• _Your task_: Wherever pictures appear in the listing below, leave them out, and copy exactly, and only, everything from the line with "[00:04:58.12]" down to the line with "[00:05:03.57]".
◆ ◆ ◆ ◆ ◆ ◆ ◆
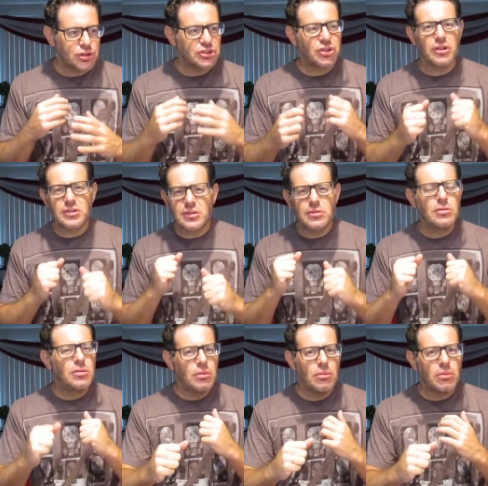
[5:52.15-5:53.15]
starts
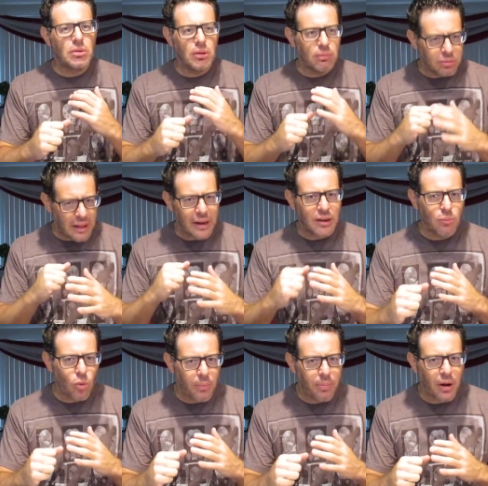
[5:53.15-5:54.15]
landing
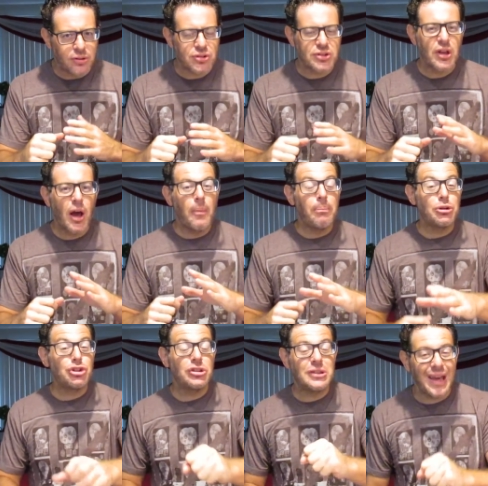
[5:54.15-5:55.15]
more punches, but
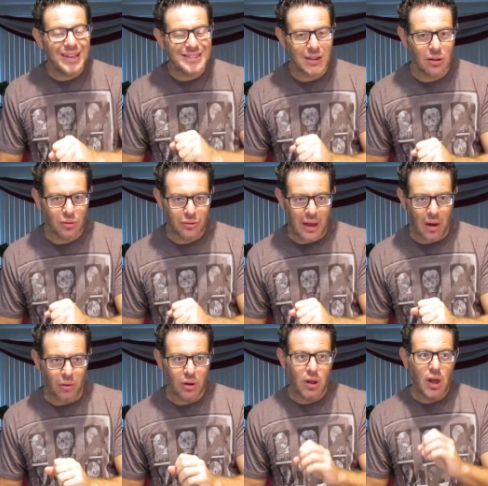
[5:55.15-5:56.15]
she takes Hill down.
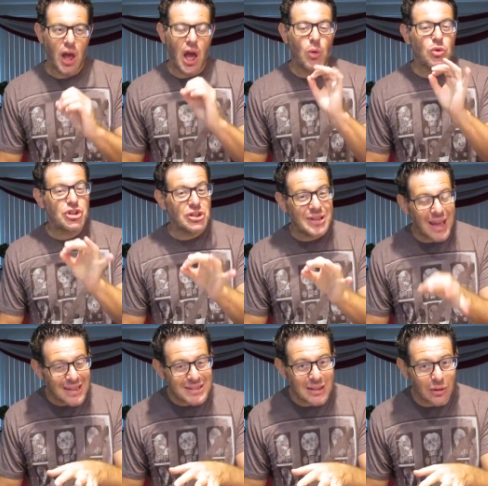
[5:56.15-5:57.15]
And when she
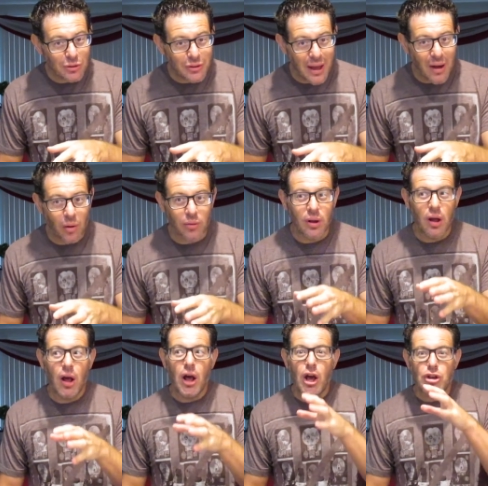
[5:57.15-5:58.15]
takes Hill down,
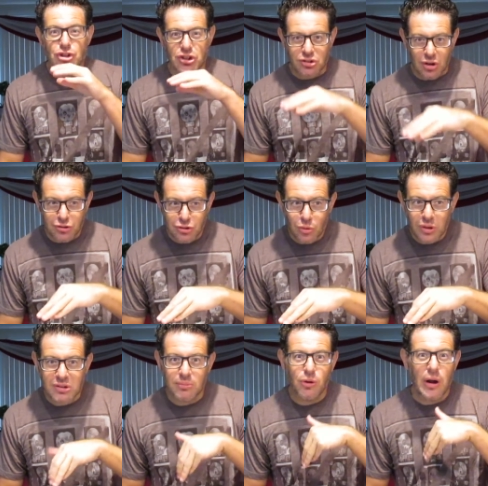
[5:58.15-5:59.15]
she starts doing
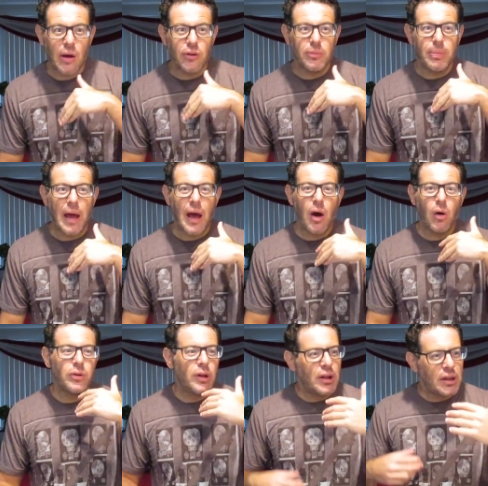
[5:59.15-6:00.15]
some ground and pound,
◆ ◆ ◆ ◆ ◆ ◆ ◆
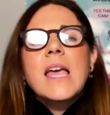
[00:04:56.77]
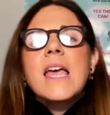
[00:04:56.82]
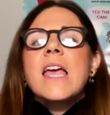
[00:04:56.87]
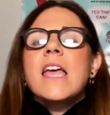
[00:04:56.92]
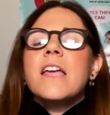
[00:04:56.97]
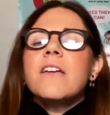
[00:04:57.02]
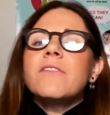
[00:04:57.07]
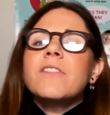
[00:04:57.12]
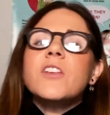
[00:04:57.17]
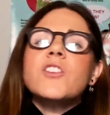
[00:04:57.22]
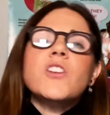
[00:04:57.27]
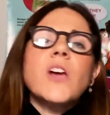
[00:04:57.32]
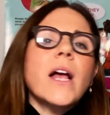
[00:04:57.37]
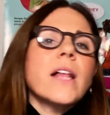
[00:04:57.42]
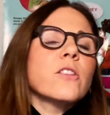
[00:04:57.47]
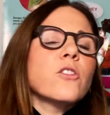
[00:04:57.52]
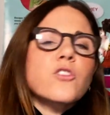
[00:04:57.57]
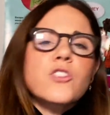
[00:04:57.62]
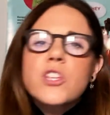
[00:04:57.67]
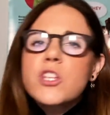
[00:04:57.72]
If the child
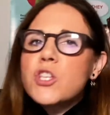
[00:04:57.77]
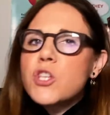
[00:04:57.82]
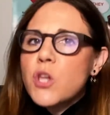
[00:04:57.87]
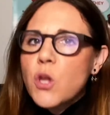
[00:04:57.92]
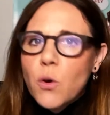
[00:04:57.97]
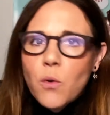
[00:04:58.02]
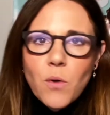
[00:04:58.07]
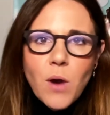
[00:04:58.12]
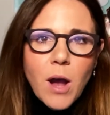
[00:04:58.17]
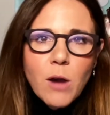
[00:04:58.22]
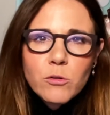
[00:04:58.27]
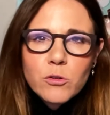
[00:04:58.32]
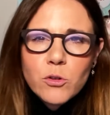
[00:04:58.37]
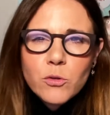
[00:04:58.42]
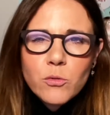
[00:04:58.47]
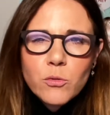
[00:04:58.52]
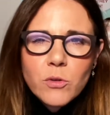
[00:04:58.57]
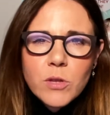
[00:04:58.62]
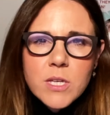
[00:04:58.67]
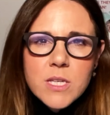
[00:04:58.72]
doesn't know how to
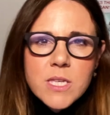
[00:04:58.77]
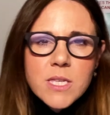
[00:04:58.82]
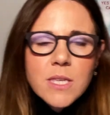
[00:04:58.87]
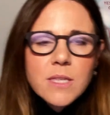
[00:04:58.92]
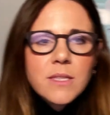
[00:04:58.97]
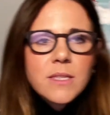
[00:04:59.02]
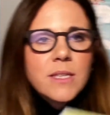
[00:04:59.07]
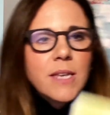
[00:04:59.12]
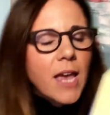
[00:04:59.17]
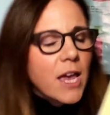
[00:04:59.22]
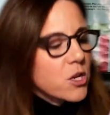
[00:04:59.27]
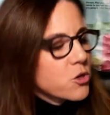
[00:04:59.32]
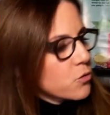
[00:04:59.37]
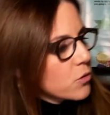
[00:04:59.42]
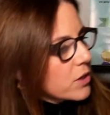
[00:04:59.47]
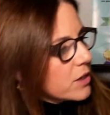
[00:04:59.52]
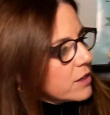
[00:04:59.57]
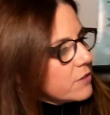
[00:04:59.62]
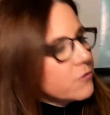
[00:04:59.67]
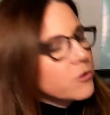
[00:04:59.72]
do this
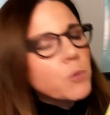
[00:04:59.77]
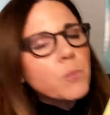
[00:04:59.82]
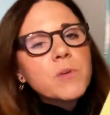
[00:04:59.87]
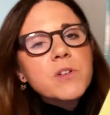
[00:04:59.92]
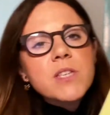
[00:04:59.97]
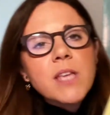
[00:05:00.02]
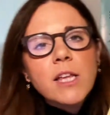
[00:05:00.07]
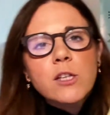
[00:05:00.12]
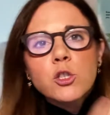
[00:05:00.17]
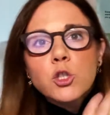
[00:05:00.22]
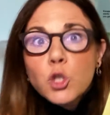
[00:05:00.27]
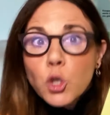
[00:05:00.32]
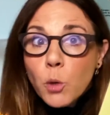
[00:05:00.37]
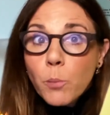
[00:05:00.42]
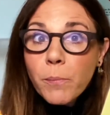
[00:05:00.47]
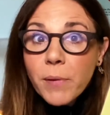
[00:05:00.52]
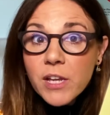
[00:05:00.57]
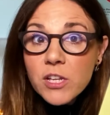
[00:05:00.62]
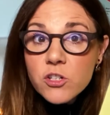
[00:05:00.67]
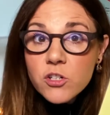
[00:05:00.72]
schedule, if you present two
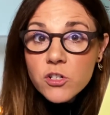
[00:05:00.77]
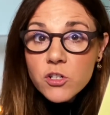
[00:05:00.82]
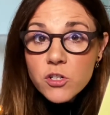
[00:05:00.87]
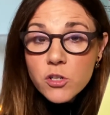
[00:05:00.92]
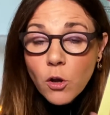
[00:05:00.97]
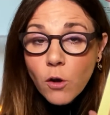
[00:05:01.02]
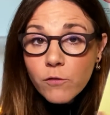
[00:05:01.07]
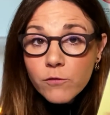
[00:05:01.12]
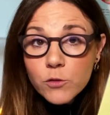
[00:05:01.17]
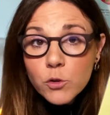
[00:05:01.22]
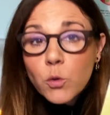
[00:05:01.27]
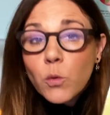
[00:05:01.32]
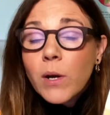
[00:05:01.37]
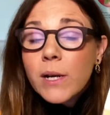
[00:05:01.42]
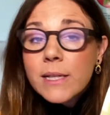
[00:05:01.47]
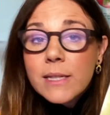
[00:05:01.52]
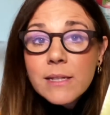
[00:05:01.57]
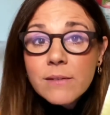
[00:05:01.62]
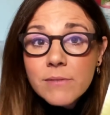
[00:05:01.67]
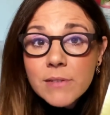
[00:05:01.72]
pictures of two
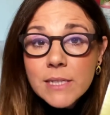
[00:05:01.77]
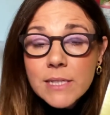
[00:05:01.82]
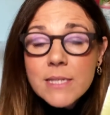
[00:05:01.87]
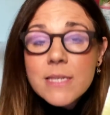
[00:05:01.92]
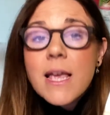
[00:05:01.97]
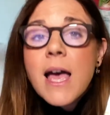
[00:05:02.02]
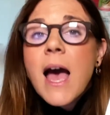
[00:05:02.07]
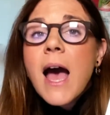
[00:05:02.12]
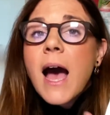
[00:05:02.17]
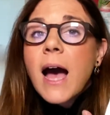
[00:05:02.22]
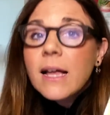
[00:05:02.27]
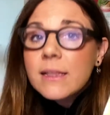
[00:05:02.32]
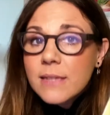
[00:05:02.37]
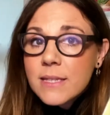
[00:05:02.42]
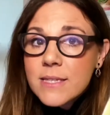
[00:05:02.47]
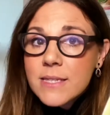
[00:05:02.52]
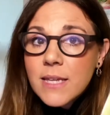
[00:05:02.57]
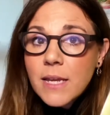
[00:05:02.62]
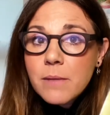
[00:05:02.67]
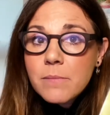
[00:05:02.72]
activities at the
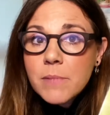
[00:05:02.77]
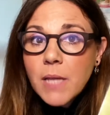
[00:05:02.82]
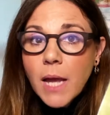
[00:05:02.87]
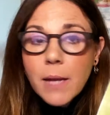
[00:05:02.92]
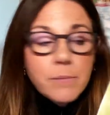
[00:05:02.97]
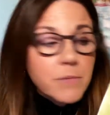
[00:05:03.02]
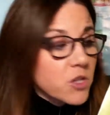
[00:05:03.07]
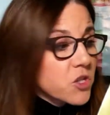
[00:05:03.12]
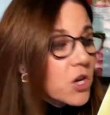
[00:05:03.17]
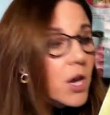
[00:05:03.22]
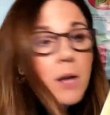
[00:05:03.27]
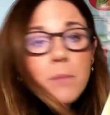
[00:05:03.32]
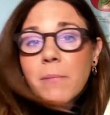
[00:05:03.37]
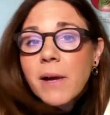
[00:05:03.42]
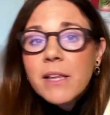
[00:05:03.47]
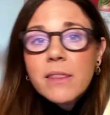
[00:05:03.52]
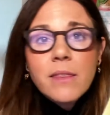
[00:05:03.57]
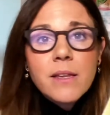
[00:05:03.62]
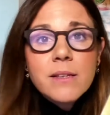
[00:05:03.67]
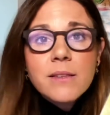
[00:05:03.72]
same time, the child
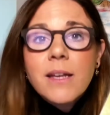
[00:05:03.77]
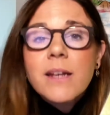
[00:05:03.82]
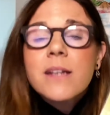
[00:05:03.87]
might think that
◆ ◆ ◆ ◆ ◆ ◆ ◆
• _Result_:
[00:04:58.12]
[00:04:58.17]
[00:04:58.22]
[00:04:58.27]
[00:04:58.32]
[00:04:58.37]
[00:04:58.42]
[00:04:58.47]
[00:04:58.52]
[00:04:58.57]
[00:04:58.62]
[00:04:58.67]
[00:04:58.72]
doesn't know how to
[00:04:58.77]
[00:04:58.82]
[00:04:58.87]
[00:04:58.92]
[00:04:58.97]
[00:04:59.02]
[00:04:59.07]
[00:04:59.12]
[00:04:59.17]
[00:04:59.22]
[00:04:59.27]
[00:04:59.32]
[00:04:59.37]
[00:04:59.42]
[00:04:59.47]
[00:04:59.52]
[00:04:59.57]
[00:04:59.62]
[00:04:59.67]
[00:04:59.72]
do this
[00:04:59.77]
[00:04:59.82]
[00:04:59.87]
[00:04:59.92]
[00:04:59.97]
[00:05:00.02]
[00:05:00.07]
[00:05:00.12]
[00:05:00.17]
[00:05:00.22]
[00:05:00.27]
[00:05:00.32]
[00:05:00.37]
[00:05:00.42]
[00:05:00.47]
[00:05:00.52]
[00:05:00.57]
[00:05:00.62]
[00:05:00.67]
[00:05:00.72]
schedule, if you present two
[00:05:00.77]
[00:05:00.82]
[00:05:00.87]
[00:05:00.92]
[00:05:00.97]
[00:05:01.02]
[00:05:01.07]
[00:05:01.12]
[00:05:01.17]
[00:05:01.22]
[00:05:01.27]
[00:05:01.32]
[00:05:01.37]
[00:05:01.42]
[00:05:01.47]
[00:05:01.52]
[00:05:01.57]
[00:05:01.62]
[00:05:01.67]
[00:05:01.72]
pictures of two
[00:05:01.77]
[00:05:01.82]
[00:05:01.87]
[00:05:01.92]
[00:05:01.97]
[00:05:02.02]
[00:05:02.07]
[00:05:02.12]
[00:05:02.17]
[00:05:02.22]
[00:05:02.27]
[00:05:02.32]
[00:05:02.37]
[00:05:02.42]
[00:05:02.47]
[00:05:02.52]
[00:05:02.57]
[00:05:02.62]
[00:05:02.67]
[00:05:02.72]
activities at the
[00:05:02.77]
[00:05:02.82]
[00:05:02.87]
[00:05:02.92]
[00:05:02.97]
[00:05:03.02]
[00:05:03.07]
[00:05:03.12]
[00:05:03.17]
[00:05:03.22]
[00:05:03.27]
[00:05:03.32]
[00:05:03.37]
[00:05:03.42]
[00:05:03.47]
[00:05:03.52]
[00:05:03.57]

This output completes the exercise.